═══ Material provided ═══

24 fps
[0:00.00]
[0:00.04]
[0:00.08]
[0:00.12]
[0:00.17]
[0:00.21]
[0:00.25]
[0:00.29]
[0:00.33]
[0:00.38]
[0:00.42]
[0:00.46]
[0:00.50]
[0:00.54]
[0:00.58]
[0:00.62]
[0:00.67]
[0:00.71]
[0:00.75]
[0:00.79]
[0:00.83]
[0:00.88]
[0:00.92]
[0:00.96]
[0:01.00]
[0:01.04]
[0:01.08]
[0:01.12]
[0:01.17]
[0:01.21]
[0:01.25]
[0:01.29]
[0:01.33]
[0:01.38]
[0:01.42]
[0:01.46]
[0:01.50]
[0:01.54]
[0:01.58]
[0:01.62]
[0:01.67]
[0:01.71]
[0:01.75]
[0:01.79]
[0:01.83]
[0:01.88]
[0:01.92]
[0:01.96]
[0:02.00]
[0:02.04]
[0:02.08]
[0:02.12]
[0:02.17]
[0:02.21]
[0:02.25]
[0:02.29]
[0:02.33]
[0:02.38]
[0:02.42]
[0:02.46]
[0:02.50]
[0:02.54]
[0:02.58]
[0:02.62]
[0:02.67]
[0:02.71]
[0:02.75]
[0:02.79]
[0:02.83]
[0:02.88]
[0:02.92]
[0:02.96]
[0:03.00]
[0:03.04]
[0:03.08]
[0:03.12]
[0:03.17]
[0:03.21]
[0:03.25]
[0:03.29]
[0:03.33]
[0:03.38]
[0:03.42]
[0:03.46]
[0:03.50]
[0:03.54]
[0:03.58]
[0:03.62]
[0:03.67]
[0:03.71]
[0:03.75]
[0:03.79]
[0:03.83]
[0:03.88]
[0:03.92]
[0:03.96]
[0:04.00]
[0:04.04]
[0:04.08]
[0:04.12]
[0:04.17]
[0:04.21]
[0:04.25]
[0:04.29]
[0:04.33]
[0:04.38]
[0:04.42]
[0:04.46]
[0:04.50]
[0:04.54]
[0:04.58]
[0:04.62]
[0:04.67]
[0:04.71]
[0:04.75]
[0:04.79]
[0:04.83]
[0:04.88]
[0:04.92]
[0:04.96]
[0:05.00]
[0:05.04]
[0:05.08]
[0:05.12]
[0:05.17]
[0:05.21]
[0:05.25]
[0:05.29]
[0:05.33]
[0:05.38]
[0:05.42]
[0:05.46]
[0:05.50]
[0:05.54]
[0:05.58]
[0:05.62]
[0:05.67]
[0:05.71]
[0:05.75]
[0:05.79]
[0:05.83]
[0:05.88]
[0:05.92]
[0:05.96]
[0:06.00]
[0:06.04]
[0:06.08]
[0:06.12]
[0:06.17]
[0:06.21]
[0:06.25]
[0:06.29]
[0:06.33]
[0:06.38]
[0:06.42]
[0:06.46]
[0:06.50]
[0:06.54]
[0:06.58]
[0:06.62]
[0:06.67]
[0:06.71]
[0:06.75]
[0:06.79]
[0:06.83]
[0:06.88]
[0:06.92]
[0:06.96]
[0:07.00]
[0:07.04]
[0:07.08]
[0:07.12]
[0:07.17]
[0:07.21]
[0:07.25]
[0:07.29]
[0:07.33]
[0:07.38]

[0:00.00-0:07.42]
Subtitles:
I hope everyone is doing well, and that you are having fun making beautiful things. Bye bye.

═══

*Your objective*: When you output the entries, keep every line exactly as it appears above.

*Exercise solution*:
24 fps
[0:00.00]
[0:00.04]
[0:00.08]
[0:00.12]
[0:00.17]
[0:00.21]
[0:00.25]
[0:00.29]
[0:00.33]
[0:00.38]
[0:00.42]
[0:00.46]
[0:00.50]
[0:00.54]
[0:00.58]
[0:00.62]
[0:00.67]
[0:00.71]
[0:00.75]
[0:00.79]
[0:00.83]
[0:00.88]
[0:00.92]
[0:00.96]
[0:01.00]
[0:01.04]
[0:01.08]
[0:01.12]
[0:01.17]
[0:01.21]
[0:01.25]
[0:01.29]
[0:01.33]
[0:01.38]
[0:01.42]
[0:01.46]
[0:01.50]
[0:01.54]
[0:01.58]
[0:01.62]
[0:01.67]
[0:01.71]
[0:01.75]
[0:01.79]
[0:01.83]
[0:01.88]
[0:01.92]
[0:01.96]
[0:02.00]
[0:02.04]
[0:02.08]
[0:02.12]
[0:02.17]
[0:02.21]
[0:02.25]
[0:02.29]
[0:02.33]
[0:02.38]
[0:02.42]
[0:02.46]
[0:02.50]
[0:02.54]
[0:02.58]
[0:02.62]
[0:02.67]
[0:02.71]
[0:02.75]
[0:02.79]
[0:02.83]
[0:02.88]
[0:02.92]
[0:02.96]
[0:03.00]
[0:03.04]
[0:03.08]
[0:03.12]
[0:03.17]
[0:03.21]
[0:03.25]
[0:03.29]
[0:03.33]
[0:03.38]
[0:03.42]
[0:03.46]
[0:03.50]
[0:03.54]
[0:03.58]
[0:03.62]
[0:03.67]
[0:03.71]
[0:03.75]
[0:03.79]
[0:03.83]
[0:03.88]
[0:03.92]
[0:03.96]
[0:04.00]
[0:04.04]
[0:04.08]
[0:04.12]
[0:04.17]
[0:04.21]
[0:04.25]
[0:04.29]
[0:04.33]
[0:04.38]
[0:04.42]
[0:04.46]
[0:04.50]
[0:04.54]
[0:04.58]
[0:04.62]
[0:04.67]
[0:04.71]
[0:04.75]
[0:04.79]
[0:04.83]
[0:04.88]
[0:04.92]
[0:04.96]
[0:05.00]
[0:05.04]
[0:05.08]
[0:05.12]
[0:05.17]
[0:05.21]
[0:05.25]
[0:05.29]
[0:05.33]
[0:05.38]
[0:05.42]
[0:05.46]
[0:05.50]
[0:05.54]
[0:05.58]
[0:05.62]
[0:05.67]
[0:05.71]
[0:05.75]
[0:05.79]
[0:05.83]
[0:05.88]
[0:05.92]
[0:05.96]
[0:06.00]
[0:06.04]
[0:06.08]
[0:06.12]
[0:06.17]
[0:06.21]
[0:06.25]
[0:06.29]
[0:06.33]
[0:06.38]
[0:06.42]
[0:06.46]
[0:06.50]
[0:06.54]
[0:06.58]
[0:06.62]
[0:06.67]
[0:06.71]
[0:06.75]
[0:06.79]
[0:06.83]
[0:06.88]
[0:06.92]
[0:06.96]
[0:07.00]
[0:07.04]
[0:07.08]
[0:07.12]
[0:07.17]
[0:07.21]
[0:07.25]
[0:07.29]
[0:07.33]
[0:07.38]

[0:00.00-0:07.42]
Subtitles:
I hope everyone is doing well, and that you are having fun making beautiful things. Bye bye.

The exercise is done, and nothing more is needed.